Aber wie sieht es im Unternehmenskontext aus? Auch hier gibt es Informationen, die nicht zwingend notwendig sind für die eigene Arbeit. Aber es gibt vor allem Informationen und Aufgaben, die nicht vorbeirauschen dürfen. Die Mitarbeiter werden sich sehr schnell beschweren, wenn die Urlaubsanträge im Stream des Vorgesetzten untergegangen sind. Der Activity Stream bietet hier Möglichkeiten, dass dies nicht passiert. Aber es ist kein Selbstläufer. Genauso wie bei der Nutzung von E-Mail besteht die Gefahr, dass die Informationsflut zu groß wird und damit nicht mehr beherrschbar ist. Das bedeutet für Unternehmen, dass sie bei der Einführung des Activity Streams Nutzungskonzepte und Anwenderszenarien sowie Trainings entwickeln werden müssen.

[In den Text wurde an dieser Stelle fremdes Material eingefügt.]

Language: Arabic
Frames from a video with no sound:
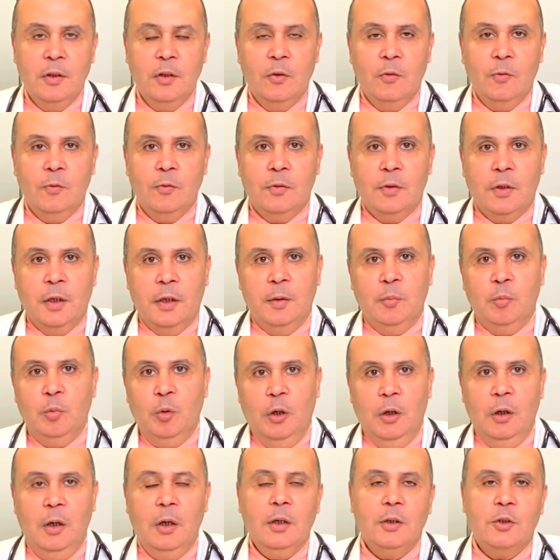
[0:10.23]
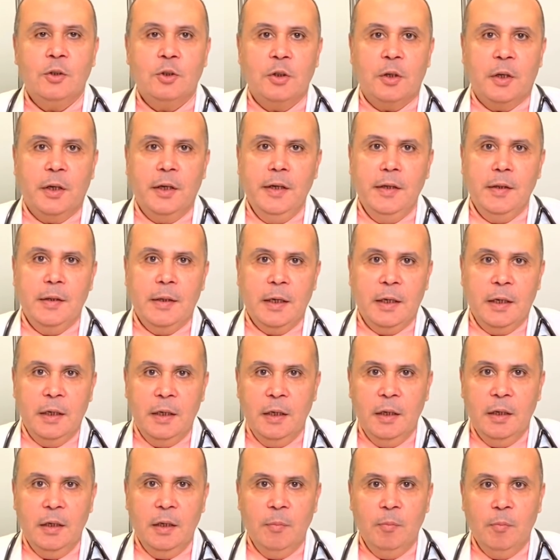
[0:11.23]
طيب وعلاقة الشرايين التاجية
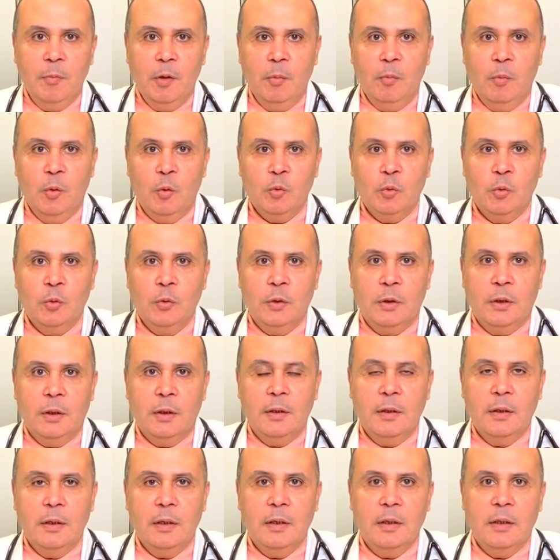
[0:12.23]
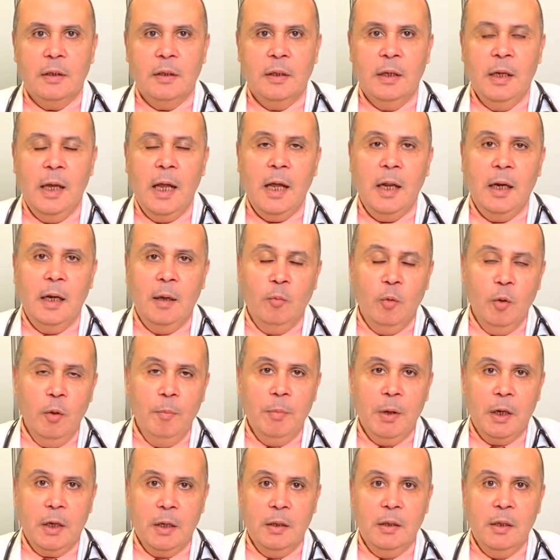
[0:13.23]
ايه بالموضوع ده ده حلقة
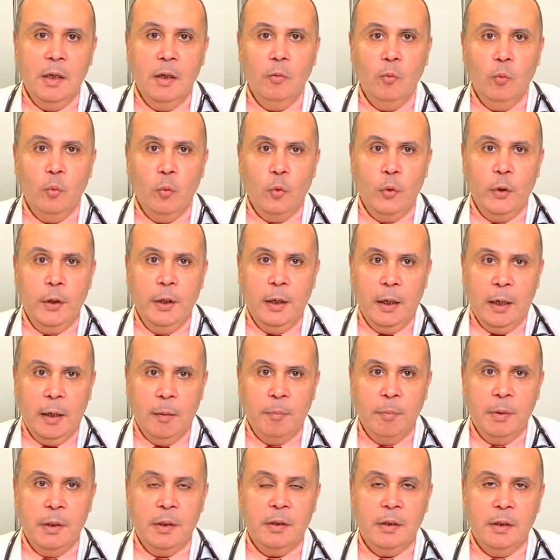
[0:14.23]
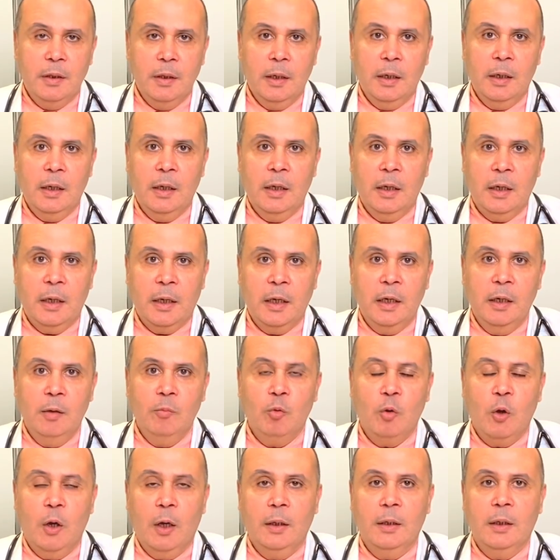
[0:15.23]
مهمة جدا وحبيت ان انا
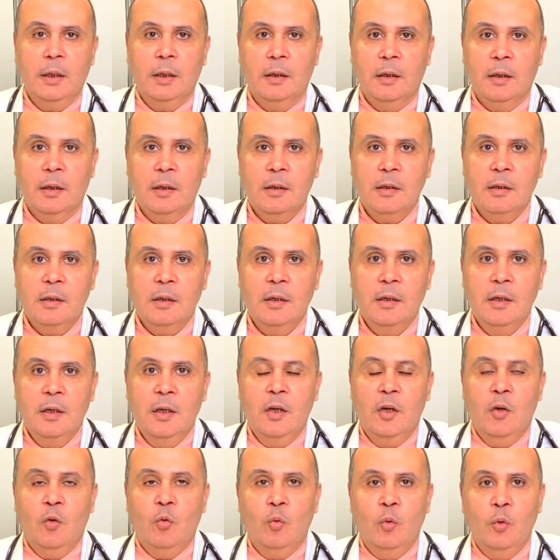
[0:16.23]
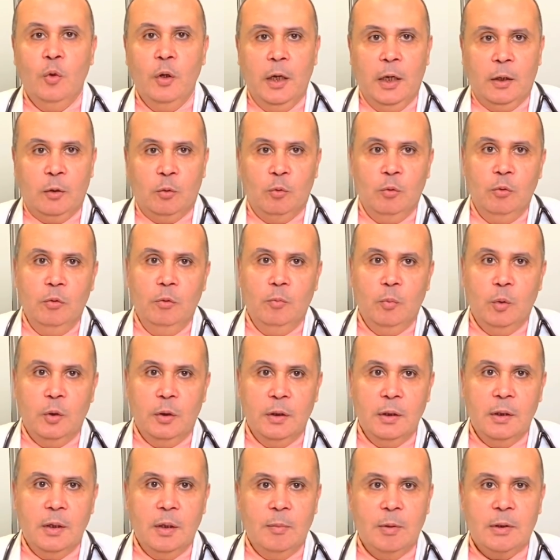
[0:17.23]
اكلمكم عنها النهاردة وهتكون
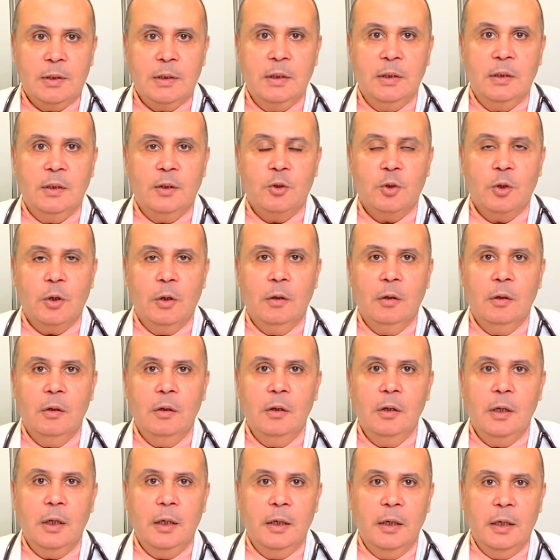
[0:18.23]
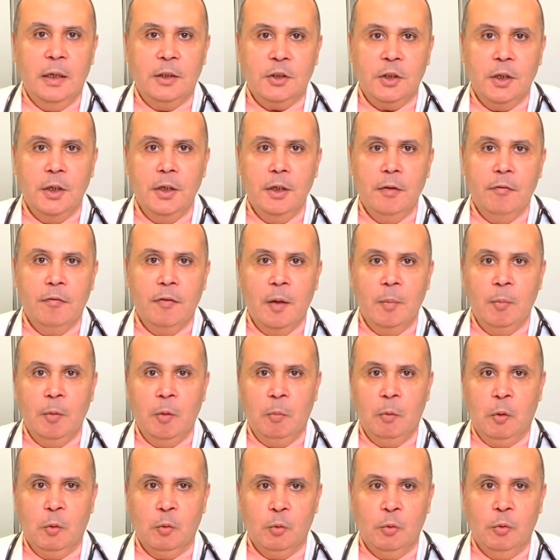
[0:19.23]
مدتها بسيطة ان شاء الله عشان نفهم
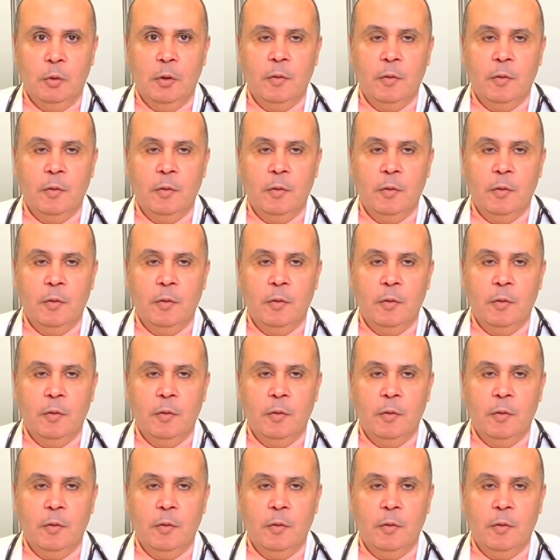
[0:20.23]
الموضوع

Ein weiteres erwähnenswertes und mich beeindruckendes Produkt ist IBM Docs. Der große Unterschied zum sonst sehr ähnlichen Konkurrenten Google Docs ist, dass IBM Docs auf den eigenen Server installiert werden kann und somit Dokumente nicht mehr auf externen Servern verarbeitet werden müssen. An die lokal zu installierenden Office Pakete reichen die beiden Docs-Produkte allerdings noch nicht heran.

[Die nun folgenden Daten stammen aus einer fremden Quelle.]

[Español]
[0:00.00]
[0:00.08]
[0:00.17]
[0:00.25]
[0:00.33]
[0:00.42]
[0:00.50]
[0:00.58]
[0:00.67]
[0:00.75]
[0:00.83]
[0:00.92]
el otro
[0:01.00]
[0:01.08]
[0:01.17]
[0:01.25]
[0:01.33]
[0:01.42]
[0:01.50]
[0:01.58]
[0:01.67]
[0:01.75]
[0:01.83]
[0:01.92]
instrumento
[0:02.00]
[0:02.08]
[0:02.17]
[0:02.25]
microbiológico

Was habe ich nun von der diesjährigen Lotusphere mitgenommen? Wie viele andere Konferenz-Teilnehmer bin ich mit einer sehr positiven Stimmung von der Konferenz wieder abgereist. Es ist vor allem der wichtige Eindruck entstanden, dass die IBM entsprechend der eigenen Visionen und Ankündigungen die versprochenen Produkte nun endlich auf den Markt bringen wird. Das neue Layout wirkt modern und ist ein großer Schritt nach vorne. Die oben genannten Trends wurden aufgegriffen und in teils neue aber auch in den bestehenden Anwendungen umgesetzt. Nun müssen die vorgestellten Produkte und Updates zügig folgen, damit diese positive Stimmung bei Anwendern und Partnern nicht verloren geht. Die anwesende Konkurrenz hat sich auf den Fluren viel Mühe gegeben, darauf hinzuweisen, dass auch sie in den Startlöchern stehen. Sie werden jedoch weit springen müssen, um zumindest gleichzuziehen.